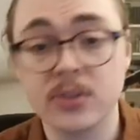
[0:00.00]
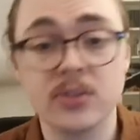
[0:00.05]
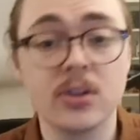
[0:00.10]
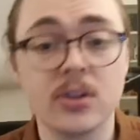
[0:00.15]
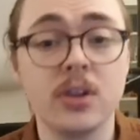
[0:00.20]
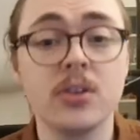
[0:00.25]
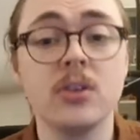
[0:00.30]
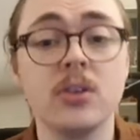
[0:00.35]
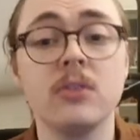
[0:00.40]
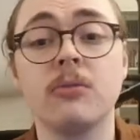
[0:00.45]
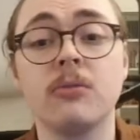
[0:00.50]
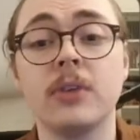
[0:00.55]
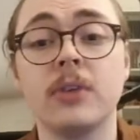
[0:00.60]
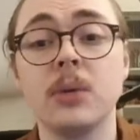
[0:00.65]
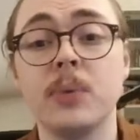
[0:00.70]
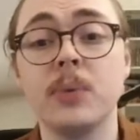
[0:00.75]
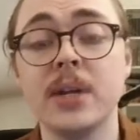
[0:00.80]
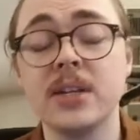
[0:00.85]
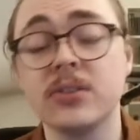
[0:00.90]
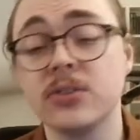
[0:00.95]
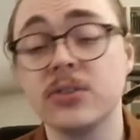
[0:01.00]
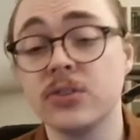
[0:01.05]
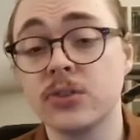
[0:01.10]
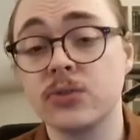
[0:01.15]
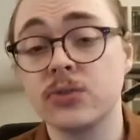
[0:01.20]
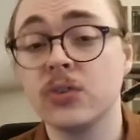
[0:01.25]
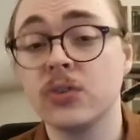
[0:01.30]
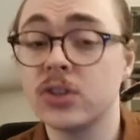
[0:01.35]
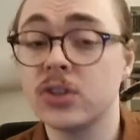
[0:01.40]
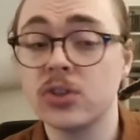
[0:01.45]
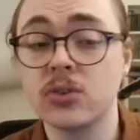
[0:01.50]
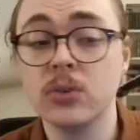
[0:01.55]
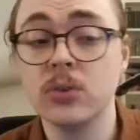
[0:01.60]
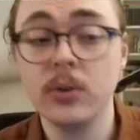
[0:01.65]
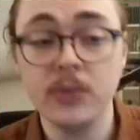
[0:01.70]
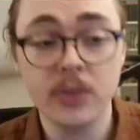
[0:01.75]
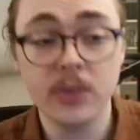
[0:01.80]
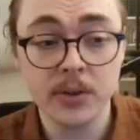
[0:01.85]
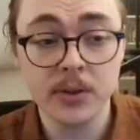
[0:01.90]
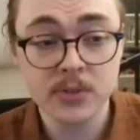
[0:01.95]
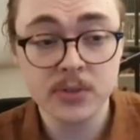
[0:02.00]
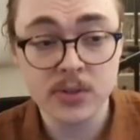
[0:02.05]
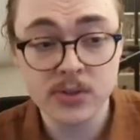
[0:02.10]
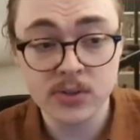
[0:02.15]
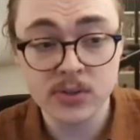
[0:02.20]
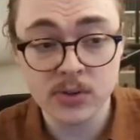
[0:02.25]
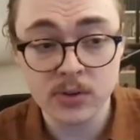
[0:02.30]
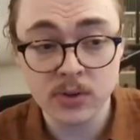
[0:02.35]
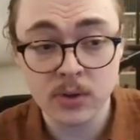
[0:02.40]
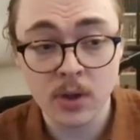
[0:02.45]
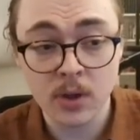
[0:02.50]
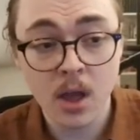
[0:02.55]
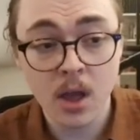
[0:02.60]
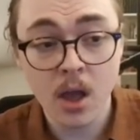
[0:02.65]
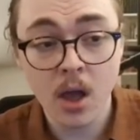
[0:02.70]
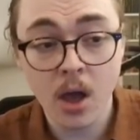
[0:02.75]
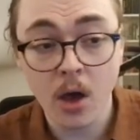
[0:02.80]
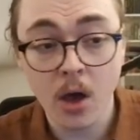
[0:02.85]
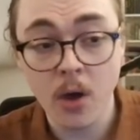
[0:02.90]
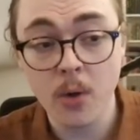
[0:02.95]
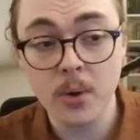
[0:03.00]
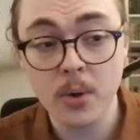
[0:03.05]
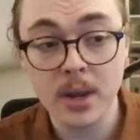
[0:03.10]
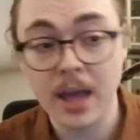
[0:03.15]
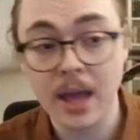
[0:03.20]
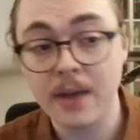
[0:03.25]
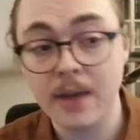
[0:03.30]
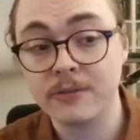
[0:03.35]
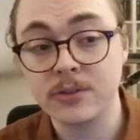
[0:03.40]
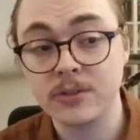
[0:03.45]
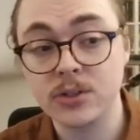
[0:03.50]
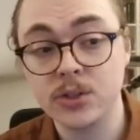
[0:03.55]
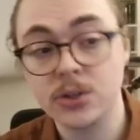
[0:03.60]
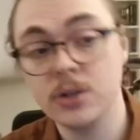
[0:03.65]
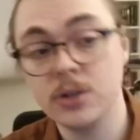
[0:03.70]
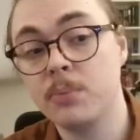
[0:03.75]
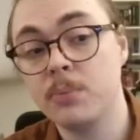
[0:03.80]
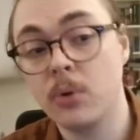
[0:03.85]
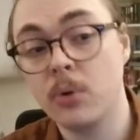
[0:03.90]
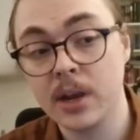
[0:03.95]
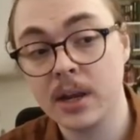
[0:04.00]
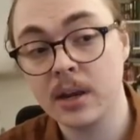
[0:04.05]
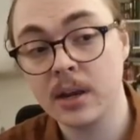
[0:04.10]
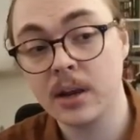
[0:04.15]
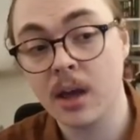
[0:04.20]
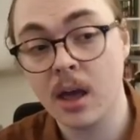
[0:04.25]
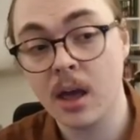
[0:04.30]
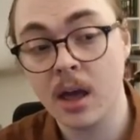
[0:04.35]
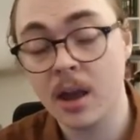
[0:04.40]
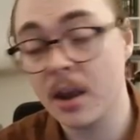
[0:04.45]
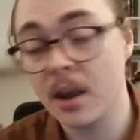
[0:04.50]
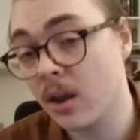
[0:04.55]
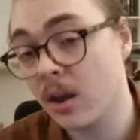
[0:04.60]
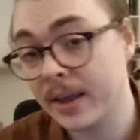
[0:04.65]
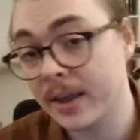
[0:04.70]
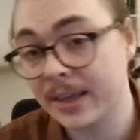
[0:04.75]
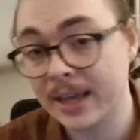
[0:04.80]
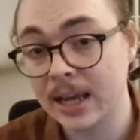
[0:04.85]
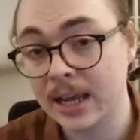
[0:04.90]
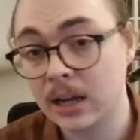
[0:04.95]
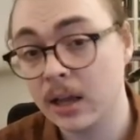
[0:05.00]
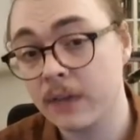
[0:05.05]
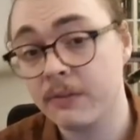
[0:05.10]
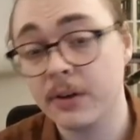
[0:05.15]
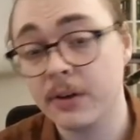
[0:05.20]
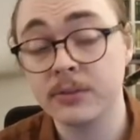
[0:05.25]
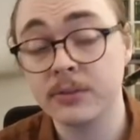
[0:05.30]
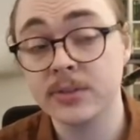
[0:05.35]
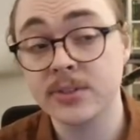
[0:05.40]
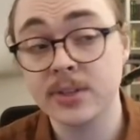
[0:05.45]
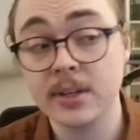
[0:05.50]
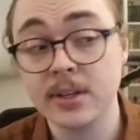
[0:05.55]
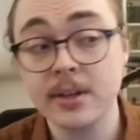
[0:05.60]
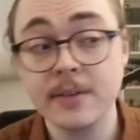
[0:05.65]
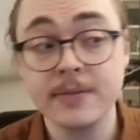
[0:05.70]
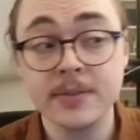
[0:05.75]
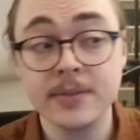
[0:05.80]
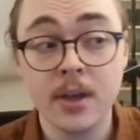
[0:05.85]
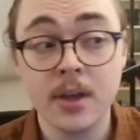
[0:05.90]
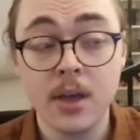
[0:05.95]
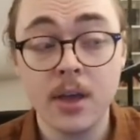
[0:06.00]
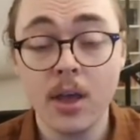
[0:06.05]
Because aren't you really weak to just traditional dots because you only have 2.9k life unreserved?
○ ○ ○ ○
* _EXERCISE OBJECTIVE_: Copy out every line of the material above exactly, skipping the pictures.

* _OUTPUT OF THE TASK_:
[0:00.00]
[0:00.05]
[0:00.10]
[0:00.15]
[0:00.20]
[0:00.25]
[0:00.30]
[0:00.35]
[0:00.40]
[0:00.45]
[0:00.50]
[0:00.55]
[0:00.60]
[0:00.65]
[0:00.70]
[0:00.75]
[0:00.80]
[0:00.85]
[0:00.90]
[0:00.95]
[0:01.00]
[0:01.05]
[0:01.10]
[0:01.15]
[0:01.20]
[0:01.25]
[0:01.30]
[0:01.35]
[0:01.40]
[0:01.45]
[0:01.50]
[0:01.55]
[0:01.60]
[0:01.65]
[0:01.70]
[0:01.75]
[0:01.80]
[0:01.85]
[0:01.90]
[0:01.95]
[0:02.00]
[0:02.05]
[0:02.10]
[0:02.15]
[0:02.20]
[0:02.25]
[0:02.30]
[0:02.35]
[0:02.40]
[0:02.45]
[0:02.50]
[0:02.55]
[0:02.60]
[0:02.65]
[0:02.70]
[0:02.75]
[0:02.80]
[0:02.85]
[0:02.90]
[0:02.95]
[0:03.00]
[0:03.05]
[0:03.10]
[0:03.15]
[0:03.20]
[0:03.25]
[0:03.30]
[0:03.35]
[0:03.40]
[0:03.45]
[0:03.50]
[0:03.55]
[0:03.60]
[0:03.65]
[0:03.70]
[0:03.75]
[0:03.80]
[0:03.85]
[0:03.90]
[0:03.95]
[0:04.00]
[0:04.05]
[0:04.10]
[0:04.15]
[0:04.20]
[0:04.25]
[0:04.30]
[0:04.35]
[0:04.40]
[0:04.45]
[0:04.50]
[0:04.55]
[0:04.60]
[0:04.65]
[0:04.70]
[0:04.75]
[0:04.80]
[0:04.85]
[0:04.90]
[0:04.95]
[0:05.00]
[0:05.05]
[0:05.10]
[0:05.15]
[0:05.20]
[0:05.25]
[0:05.30]
[0:05.35]
[0:05.40]
[0:05.45]
[0:05.50]
[0:05.55]
[0:05.60]
[0:05.65]
[0:05.70]
[0:05.75]
[0:05.80]
[0:05.85]
[0:05.90]
[0:05.95]
[0:06.00]
[0:06.05]
Because aren't you really weak to just traditional dots because you only have 2.9k life unreserved?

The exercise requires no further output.